Customer Profitability: Reichheld's Rules

When Bain & Co.'s Frederick Reichheld published The Loyalty Effect, he praised companies who built incredible profit machines by first focusing on building value that wins the loyalty of profitable customers. His list in 1994 included no traditional banks.

It still does not.

The loyalty guru says that Northern Trust Co., which he classifies as an investment manager because of its highly profitable trust business, is the only bank that makes his list, which includes MBNA, Northwestern Mutual Insurance, State Farm, USAA and Vanguard. The problem with banks, he says, is that their quarter-to-quarter mentality has pushed them to invest heavily in technology while abandoning their greatest asset: people.

FSM: Why do most banks fail in gaining customer loyalty?

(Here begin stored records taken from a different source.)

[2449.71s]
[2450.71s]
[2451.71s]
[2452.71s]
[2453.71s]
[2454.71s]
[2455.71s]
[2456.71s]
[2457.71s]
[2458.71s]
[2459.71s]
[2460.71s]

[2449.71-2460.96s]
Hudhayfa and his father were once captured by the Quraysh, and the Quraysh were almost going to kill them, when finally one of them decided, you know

Reichheld: Most banks still have no practical way to measure customer profitability. The insurance industry has figured this out, and, in my mind, insurance is a far more complex calculation with actuarial science and all of the risks and capital allocation issues.

FSM: So what firms are doing a good job of building loyalty?

Reichheld: USAA has something on the order of a 98 percent retention rate. State Farm is doing business with a much broader segment of the population and has about a 97 percent retention rate. And in a much tougher life insurance business, Northwestern Mutual has a 96 percent-plus retention rate.

FSM: How do they do this?

Reichheld: I know you would like to hear a technological answer, but the real answer is the way they treat their own people and what the underlying objective of their business is. Instead of trying to maximize profits as the be all and end all, they feel that they want to deliver an outrageously good value to the customer. And they've tuned up their system to serve the customer first and foremost. ...State Farm, by focusing on creating outstanding value for the customer and earning their loyalty, has generated over $35 billion dollars in retained earnings. ...Then there is how they treat their people. They have very high standards of performance, but they are willing to share the benefits of superior performance back with those people who achieve it.

FSM: Why is that?

Reichheld: Most banks have put in place a human resources system that tries to treat people fairly as opposed to rewarding those (employees) who create the most value. ...Look at tellers. Churn rates of 40 to 60 percent are common. You can dismiss the teller as an irrelevant position, but, frankly, those are the people who face the customer and have enormous influence on whether customers want to come back for more.

FSM: You like Vanguard's customer retention rates. What's its secret?

Reichheld: Vanguard understands perfectly how that retention translates into a cost advantage for them. The CEO has (said), "Our goal is to be low cost because we want to be the best value to our customer, which of course gives us the best retention rate." ...Segmentation plays an important role here. There is something on the order of 30 to 50 percent of the market that is completely performance driven. Vanguard does not want that segment. ...One of the signs that I see of a loyalty leader is that they consciously avoid certain kinds of customers.

FSM: What about in the card business?

Reichheld: The class act is MBNA...They have the highest retention rate of the card issuers, though I think it slipped with their growth. ...And the thing that distinguishes MBNA even further is the way they treat their people.

FSM: Is its next step to move from retention to creating good product and reinforcing brand?

Reichheld: The real issue in earning share of wallet is not just selling more stuff. But it is once you have discovered a way to be a superior value to a segment of customers-and then have done it-that gives you an information advantage about your customer and what they truly value. And, if you're wise in how you use that, you can then often be the low-cost, high-value supplier of other product lines.

FSM: Do you believe that cross sell destroys shareholder value?

Reichheld: More often than not. ...The trick is discovering what sets of customers to whom you can give even better value, so you get more of their business.

FSM: Aren't banks selling commodity products to customers who decide based on price?

Reichheld: Commodity and loyalty are oxymoronic. But you cannot create loyalty (from) someone unless you can create a differentiated service and product that they value. In financial services, it is still primarily "services." And it requires intelligence, personal intervention, (a) committed trustworthy workforce, and that's missing.